Template with "FREE_CPU" policy

Daniel_Ruiz_Molina · July 22, 2022, 8:09am

Hello,

I’m testing a template with “FREE_CPU” placement policy (Host rank policy “load-aware”), because my cluster has two servers (64+104 cores) and I would like that users not have to worry about selecting one or other server, but scheduler choose the server with more free CPUs.

With this configuration, first 40 instantianted VMs should go to second server because this one has 40 CPUs more. But, when the number is similar in both servers, I would like that each instantiation goes to each server, one for first server, one for second server and so on.

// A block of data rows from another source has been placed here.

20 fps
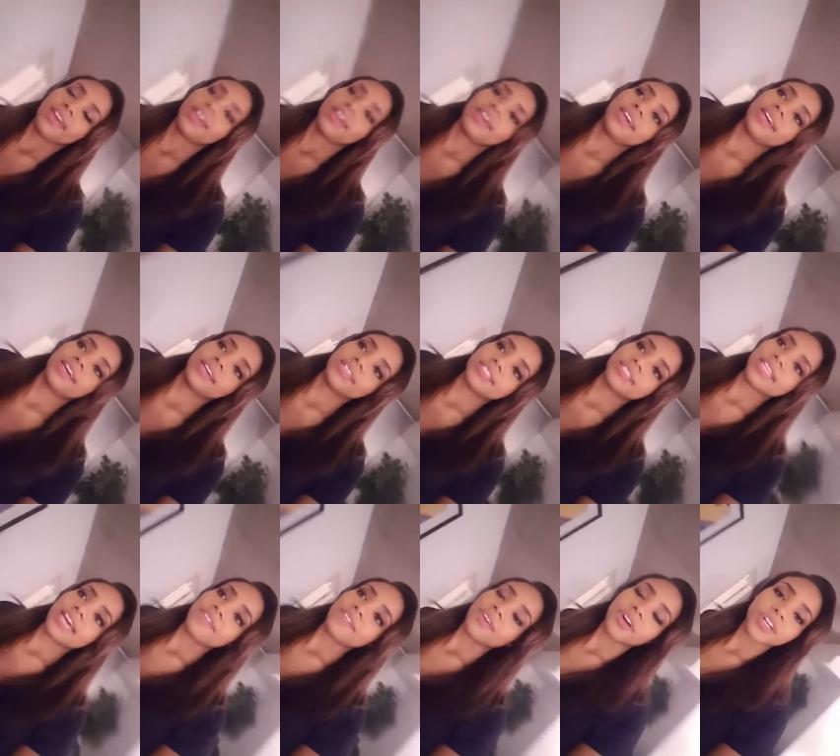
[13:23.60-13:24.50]
And
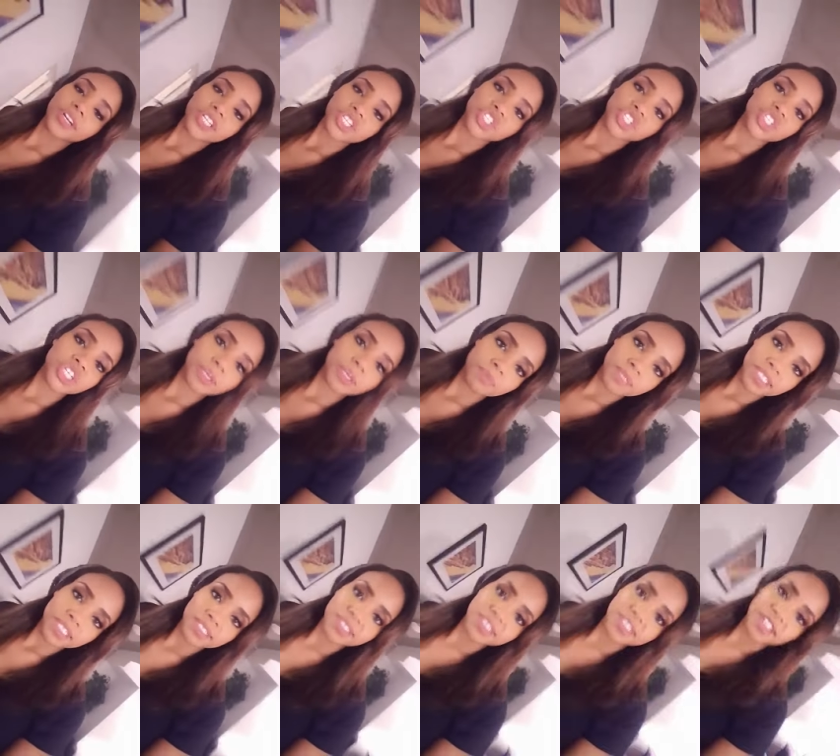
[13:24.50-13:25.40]
I've already
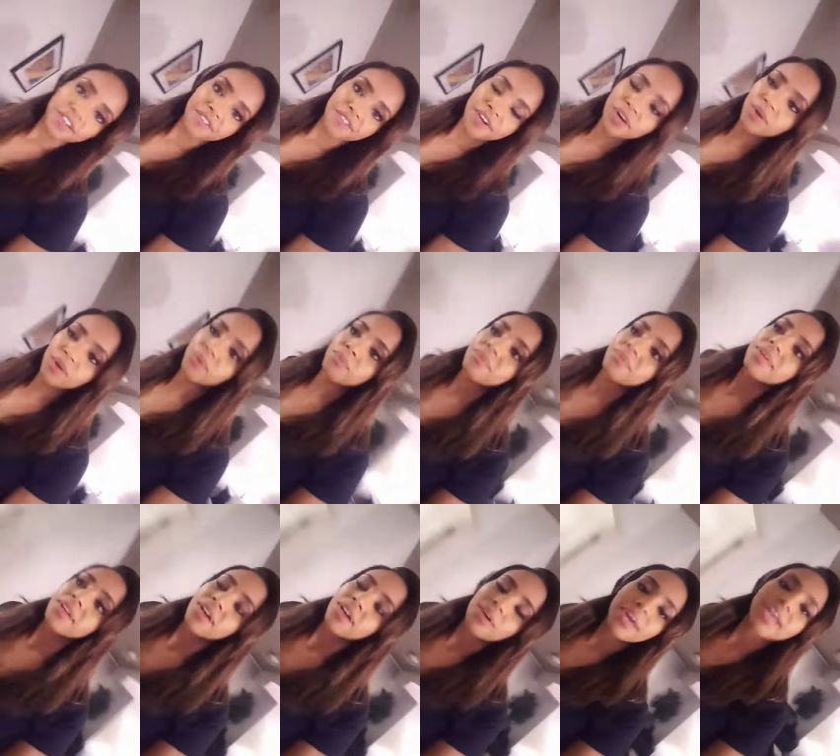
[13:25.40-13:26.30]
shipped stuff
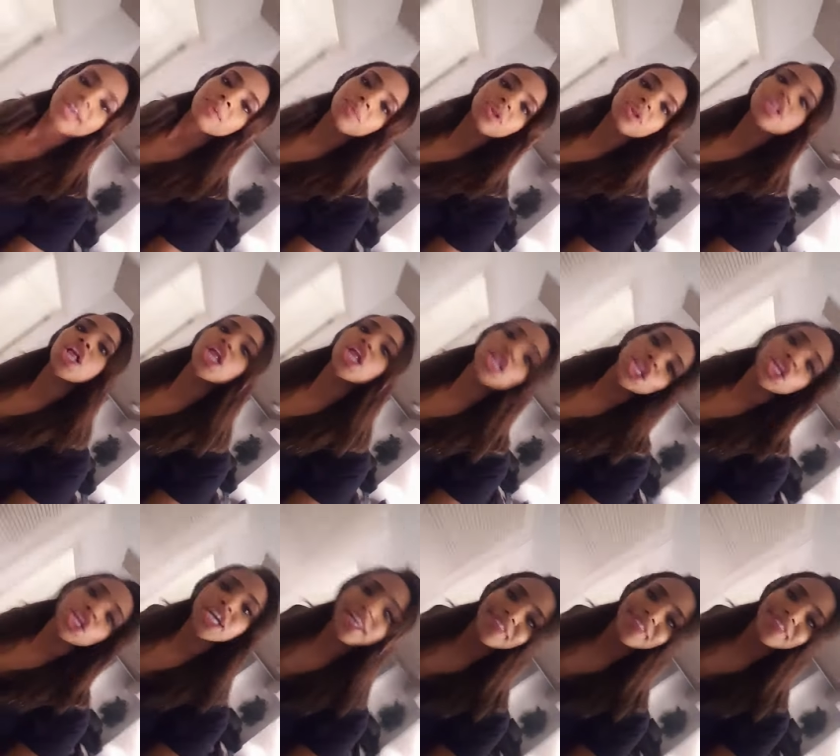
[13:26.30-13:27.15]
home. Okay, well, oh, look at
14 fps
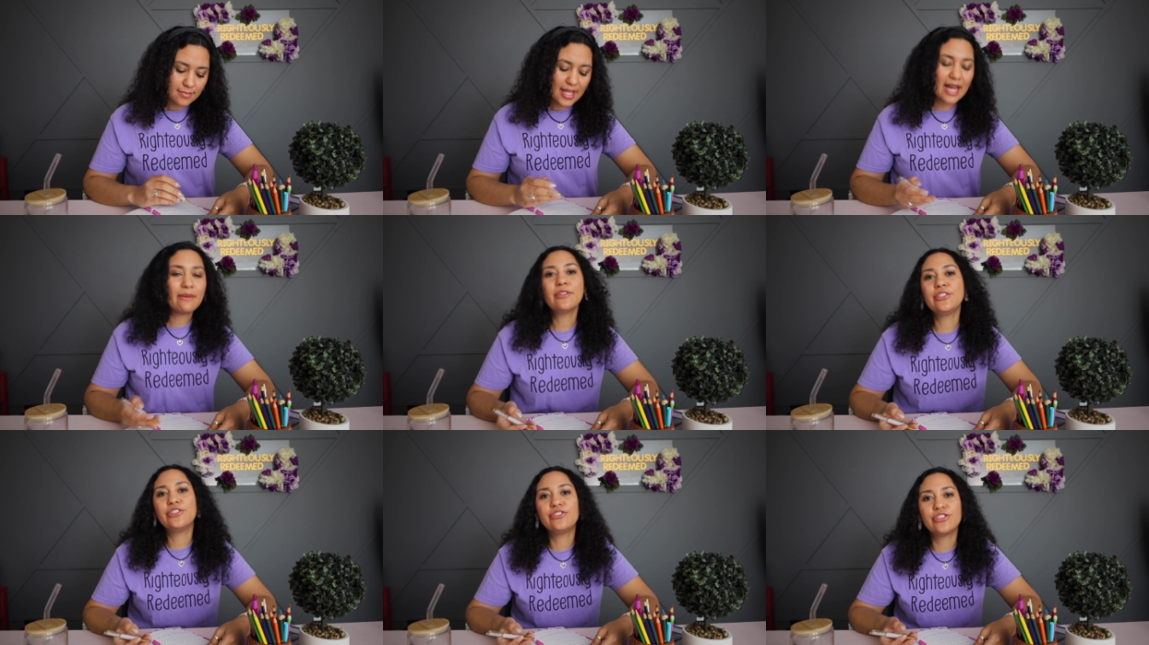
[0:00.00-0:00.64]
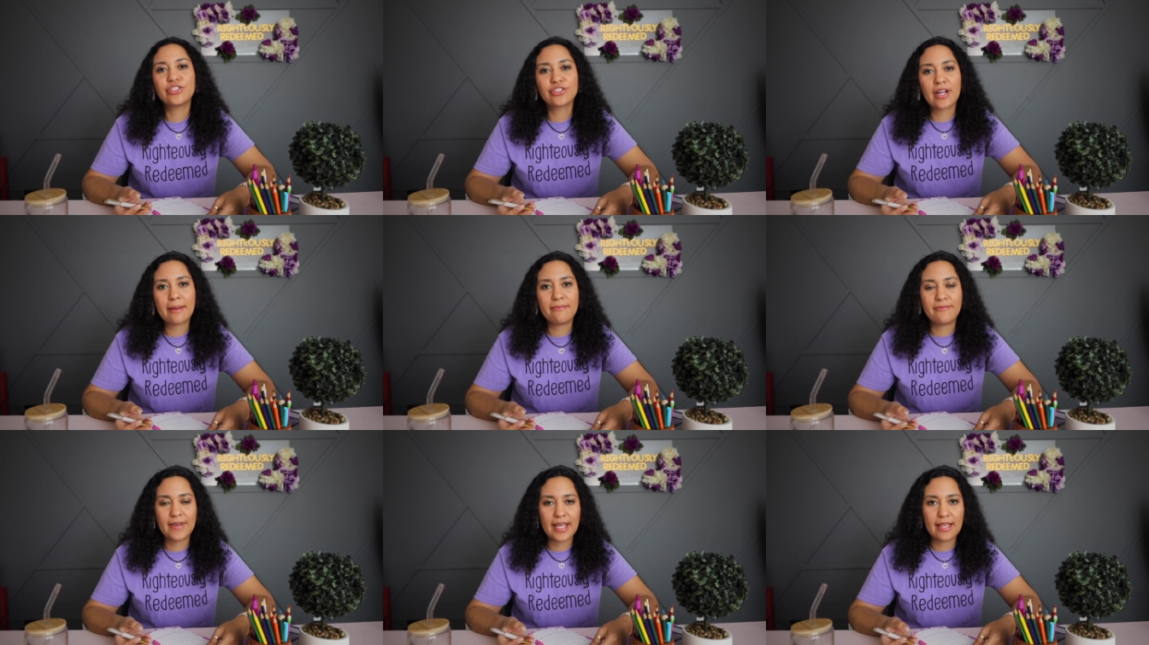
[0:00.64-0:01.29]
How would you
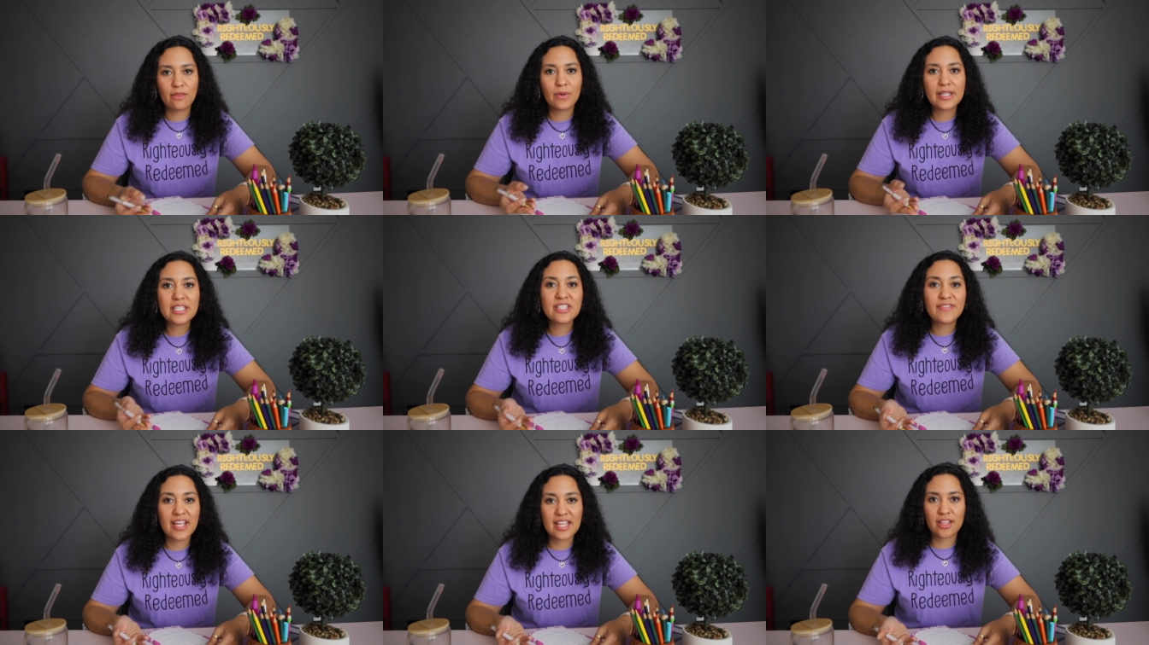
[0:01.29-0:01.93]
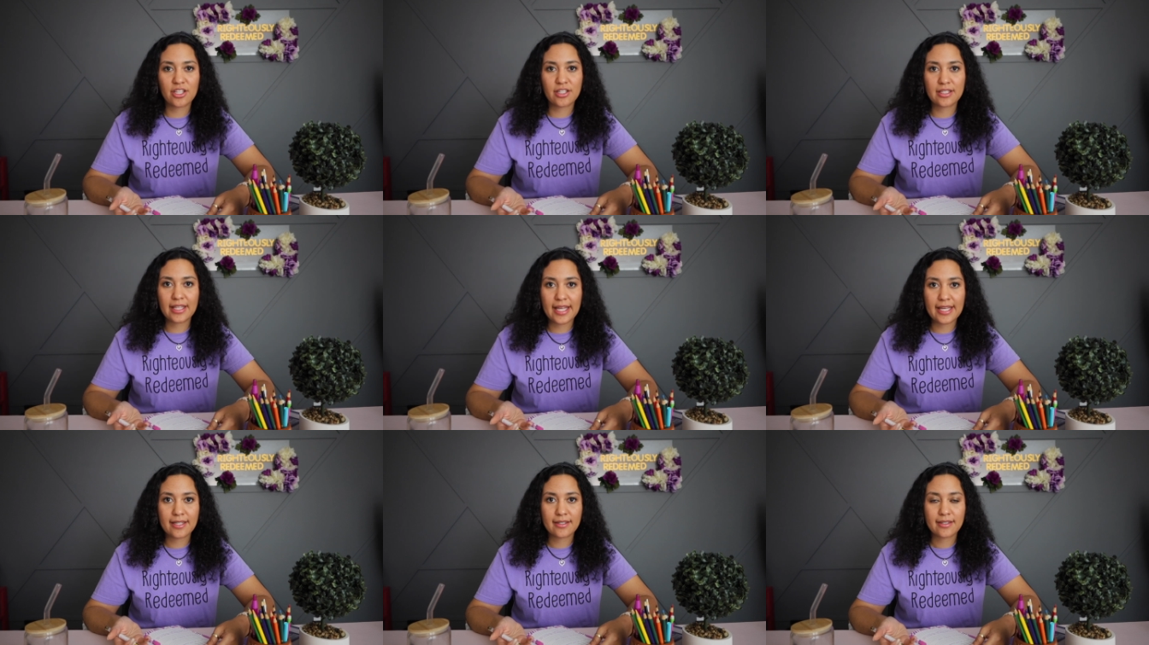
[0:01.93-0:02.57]
describe faith? What does faith look
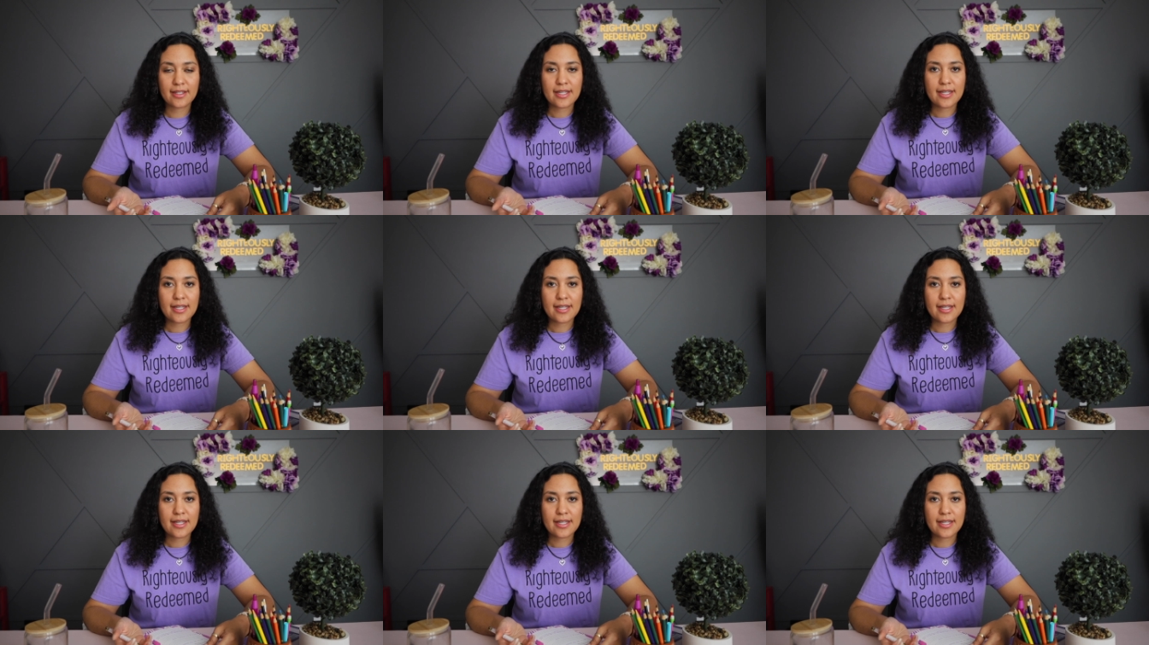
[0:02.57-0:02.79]
like?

However, I have read that “FREE_CPU” is updated in each monitorization interval (cycle) (Virtual Machine Template — OpenNebula 6.4.0 documentation), so if I instantiate 20 VMs at once, probably these 20 VMs will not go 10 to first server and 10 to second server, but they will go, maybe, to the same server because “FREE_CPU” is not being updated during instantiation of these 20 VMs.

Is there any configuration way for correcting this behaviour? I suppose I can modify monitorization intervals but, what will be the correct values to allow my desire behaviour?

In my OpenNebula cluster, it is normal that users instantiante a large number of VMs at the same time (they are students and, during class, they are running theirs VMs for academic purposes during teacher’s explanation). So, for example, en 5 minutes, users hay have instantiated 30 VMs.

My monitor.conf file contains:

PROBES_PERIOD = [
    BEACON_HOST    = 30,
    SYSTEM_HOST    = 600,
    MONITOR_HOST   = 120,
    STATE_VM       = 5,
    MONITOR_VM     = 30,
    SYNC_STATE_VM  = 180
]

I have check in /var/log/one/monitor.log that each server is monitored each 120 seconds. If I change “MONITOR_HOST = 120” to “MONITOR_HOST = 30” (for example), could be a monitoring problem? With these reconfiguration, FREE_CPU will be update more quickly?

Thanks.

dclavijo · July 26, 2022, 9:19pm

MONITOR_HOST determines how often these scripts run. You will indeed get more updates on FREE_CPU among other values. However, consider also using CPU_USAGE for the placement policy, while not as accurate as FREE_CPU it isn’t tied to monitoring scripts since it just determines CPUs being used by VMs. More information about such values here.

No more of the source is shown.